What I'm trying to do : I have to extract data from around 1,50,000 pdf files.
A sample pdf : All these pdf are identical in structure and contains data in a tabular format (No image). A snapshot of pdf looks like this.
What I've done : I have used pdf2htmlEX
terminal command with Nodejs
to convert the pdf file to html.
var child_process = require('child_process');
var request = require('request');
var spawn = child_process.spawn;
var url = 'http://url_to_extract_data_from_pdf?Id=' + id; //id ranges from 1 to 1,50,000
var pdfFileStream = fs.createWriteStream(id + '.pdf');
request(url).pipe(pdfFileStream);
pdfFileStream.on('finish', function () {
console.log('Pdf file downloaded');
var pdfToHtml = spawn('pdf2htmlEX', [id + '.pdf']);
pdfToHtml.on('close', function () {
console.log('Pdf file converted to html');
jsdom.env({
url: "http://localhost:1000/" + id + ".html", //hard coded url for server -> current server running on localhost:1000
scripts: ["http://code.jquery.com/jquery.js"],
done: function (err, window) {
if(err)
console.log(err);
else {
var $ = window.$;
//jquery selectors to extract data
console.log($(".x14.y30").text().trim());
console.log($(".x15.y31").text().trim());
console.log($(".x16.y32").text().trim());
}
}
});
});
});
Converted html file looks like this : The combination of class name x followed by a character and y followed by a character was unique for a particular div.
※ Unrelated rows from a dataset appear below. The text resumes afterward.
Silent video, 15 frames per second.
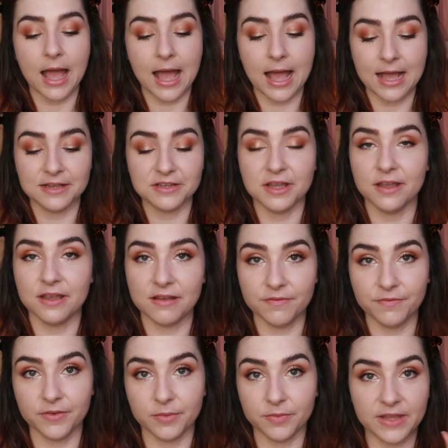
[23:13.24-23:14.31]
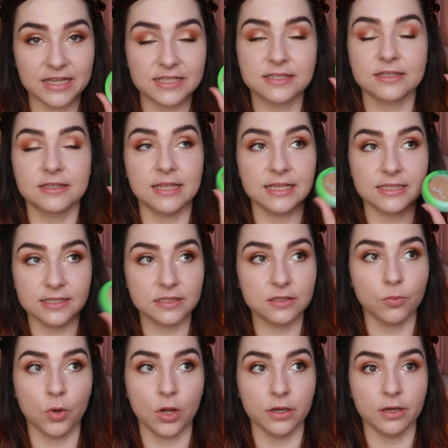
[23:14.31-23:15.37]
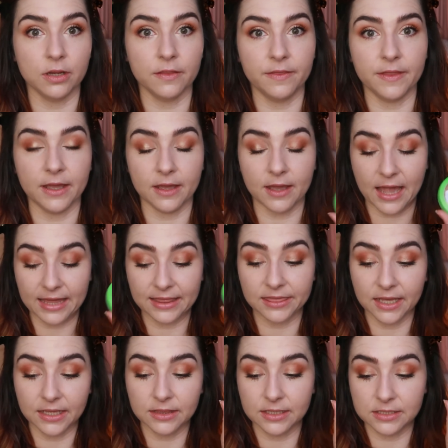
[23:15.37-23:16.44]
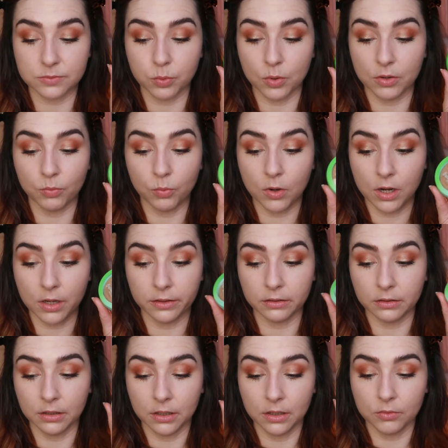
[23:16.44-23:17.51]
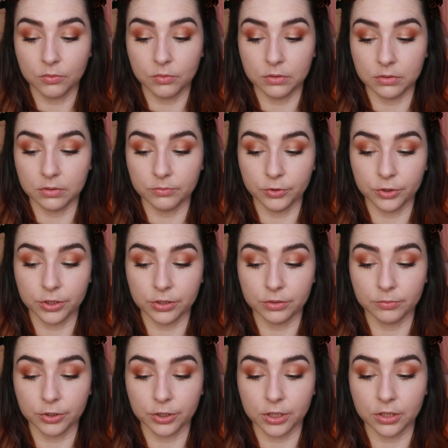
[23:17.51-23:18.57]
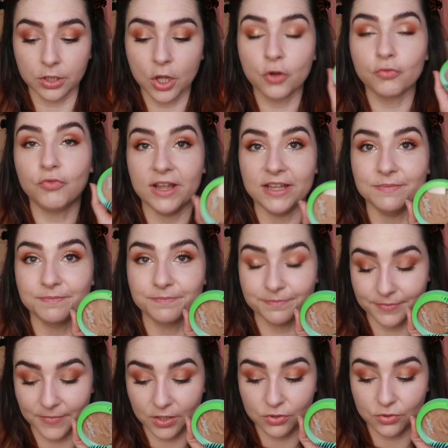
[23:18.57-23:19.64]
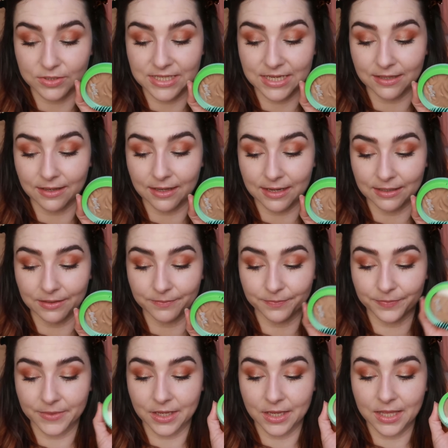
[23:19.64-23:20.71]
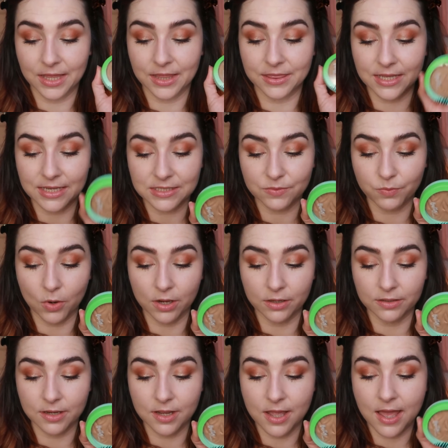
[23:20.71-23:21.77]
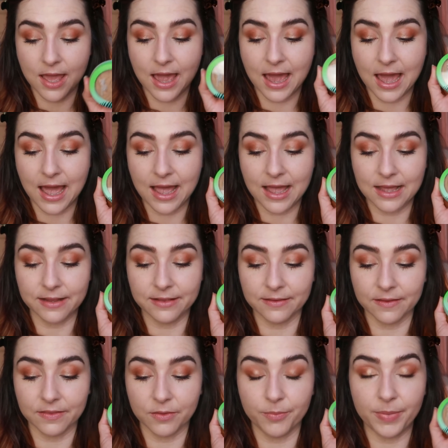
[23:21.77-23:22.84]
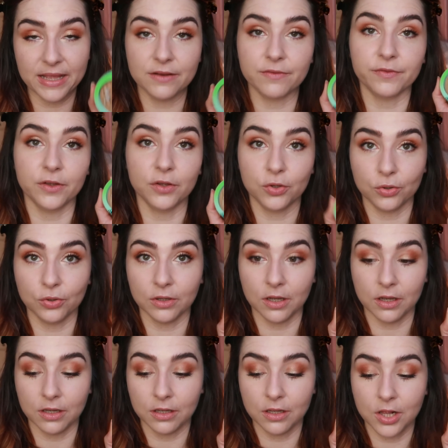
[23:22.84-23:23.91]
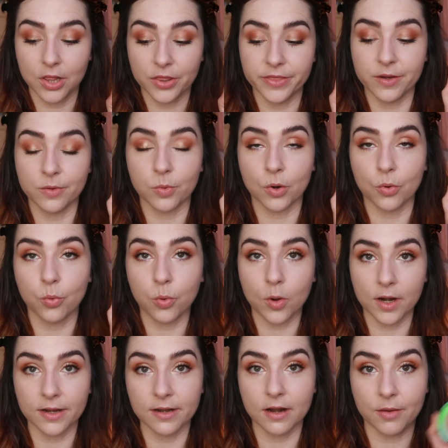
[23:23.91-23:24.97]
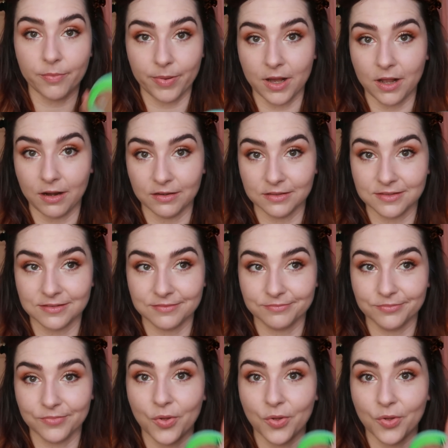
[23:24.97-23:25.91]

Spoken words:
And this is the one that I think this one won. Well, I'm looking. Right, so I tell a lie. This one and the Benefit Hoola, they were one apart.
For eg. there was only one div with xf
and y10
class.
Where I'm stuck : Although all the pdf are identical in format and structure, the html file generated is not. So lets say $(".x14.y30").text()
might be giving me something in pdf - 1, it would be giving something else in pdf - 2. I have also looked for some way in which I can modify the way classes were being assigned while a pdf file was converted to html. But all in vain. Extracted data needs to be then stored in a tab separated format.
Using this approach is not mandatory. Any better suggestion is welcome.